Monday, January 25, 2010

Music Memory

I was hangin' out at the ol' Alzheimer's support group the other evening (whoo-hoo!), and I came across a musician that was a new face in the room. He said he didn't have much of a negative effect with regard to remembering music. I thought about that from my own experience and concluded that "Music Memory" is a completely different part of the brain. Sound, in general, has a powerful place in the human experience, obviously, but in many ways, it is overlooked somewhat, especially in the horrors of cognitive testing. As a former choir boy and a lover of music, I have begun to believe that music and the utterances of birds and other natural sounds get short shrift in the aural landscape. As for memory, I have found that a tune is more memorable than an essay, but learning bird song is much more difficult.

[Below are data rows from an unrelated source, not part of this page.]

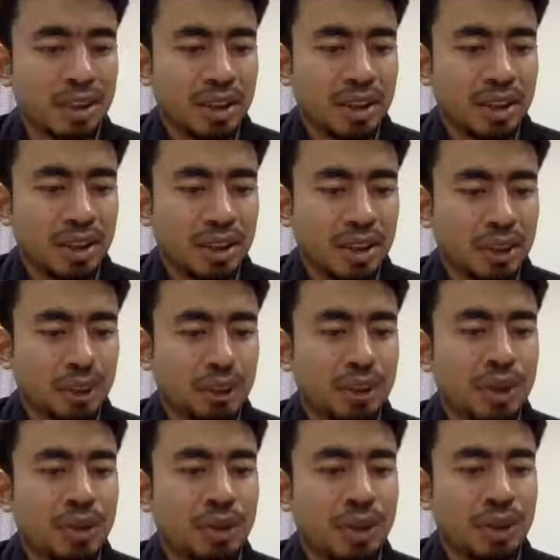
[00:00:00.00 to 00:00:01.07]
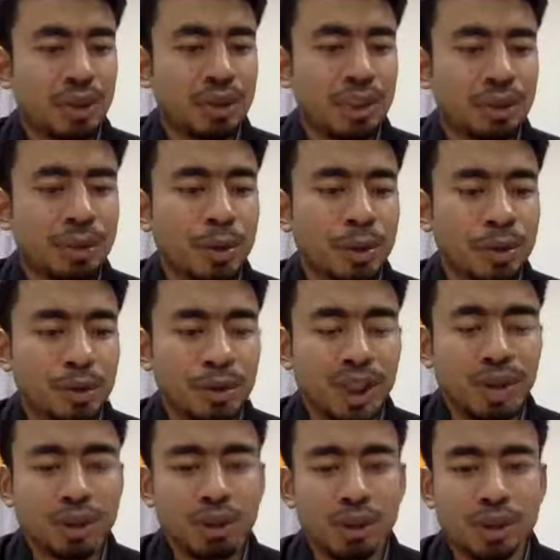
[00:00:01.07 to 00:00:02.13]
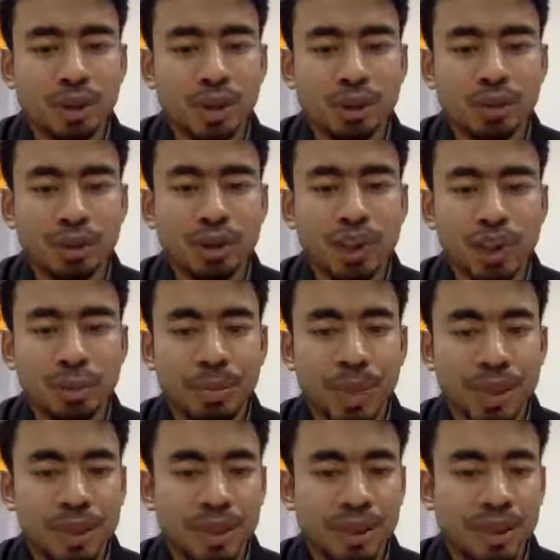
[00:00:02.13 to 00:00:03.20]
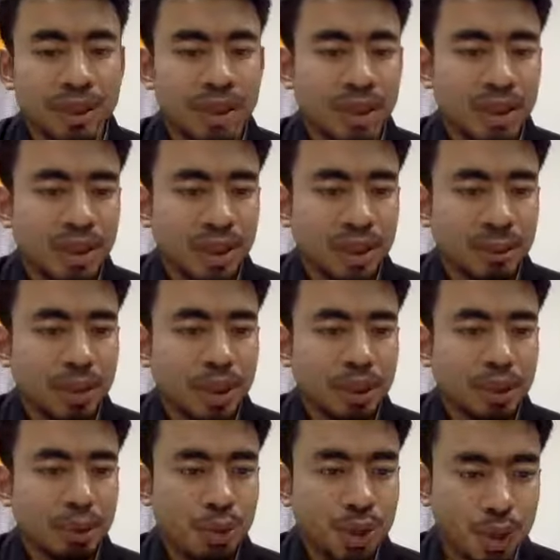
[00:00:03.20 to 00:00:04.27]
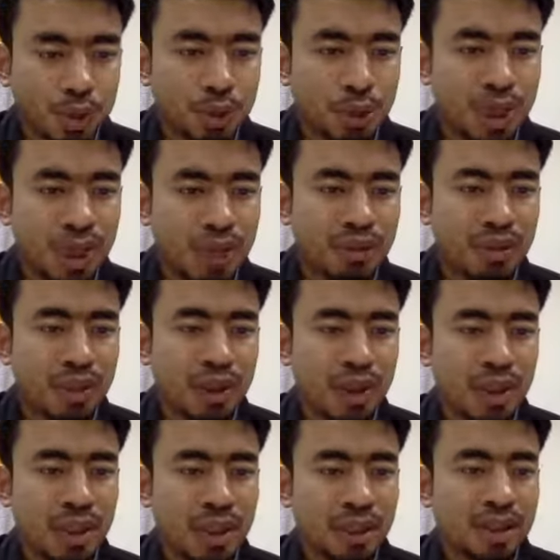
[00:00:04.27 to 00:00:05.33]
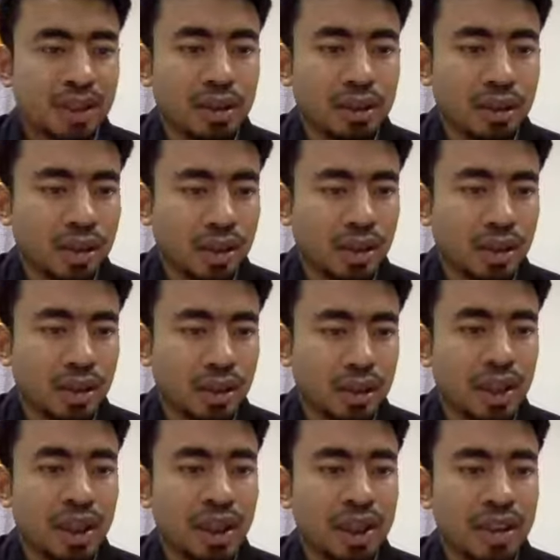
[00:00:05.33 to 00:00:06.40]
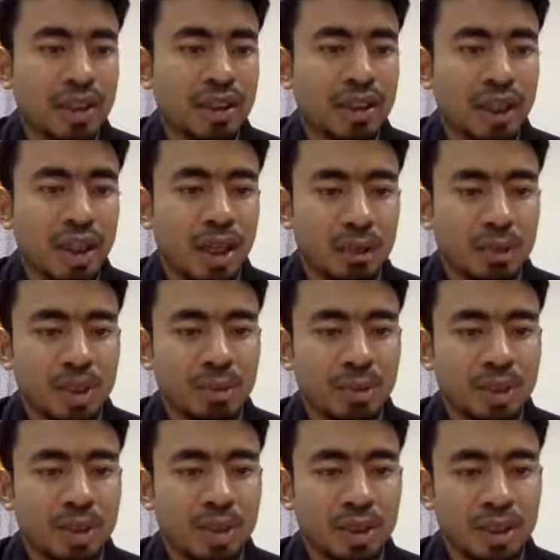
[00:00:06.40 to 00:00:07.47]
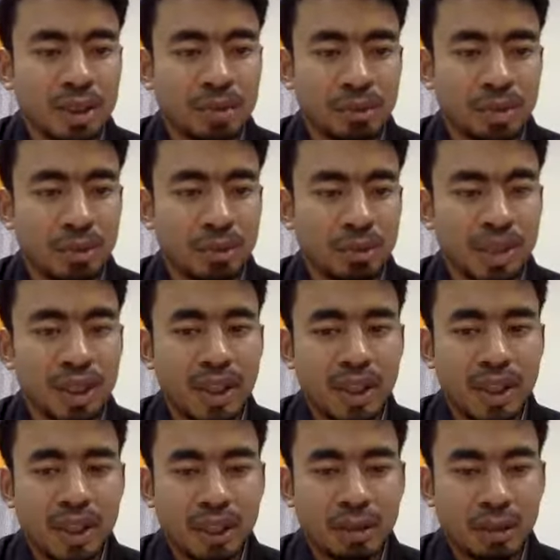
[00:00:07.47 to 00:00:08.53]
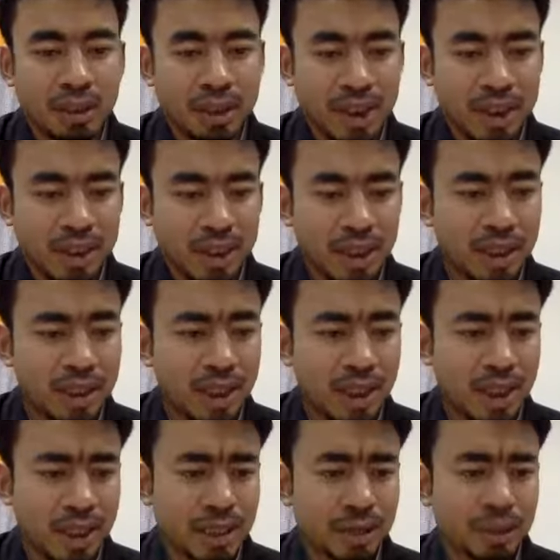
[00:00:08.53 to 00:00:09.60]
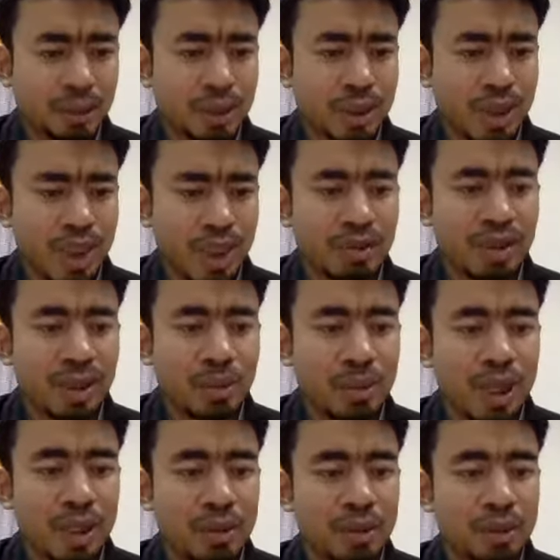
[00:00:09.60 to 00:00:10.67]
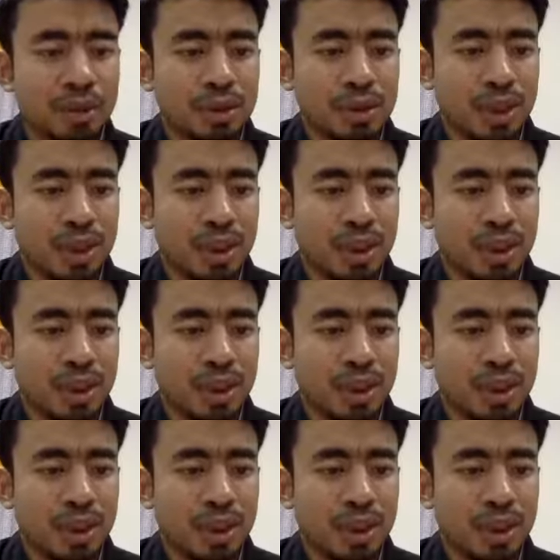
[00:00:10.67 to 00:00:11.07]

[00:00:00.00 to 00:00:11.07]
We were not able to download the full image, but we do have collected the housekeeping data from our satellite, and we have compiled those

I have retired from cognitive testing, but I believe that my bird-song memory is holding it's is still really tough, but I think it may actually be getting better. If you think about it, the average Joe probably has over a hundred tunes that he or she can recognize at a moment's notice. I can only remember probably twenty bird songs...but they are much more difficult to acquire.
In a slightly different vein, the array of human voice-only recognition is probably pretty substantial. I would wager that voice recognition is improving as fast or faster than other forms of cognition. But the human voice is in no danger of disappearing!

1 comment:

  1. And in regards to that vast plethora of human voices, it was an utter joy in hearing yours today! I love you, man.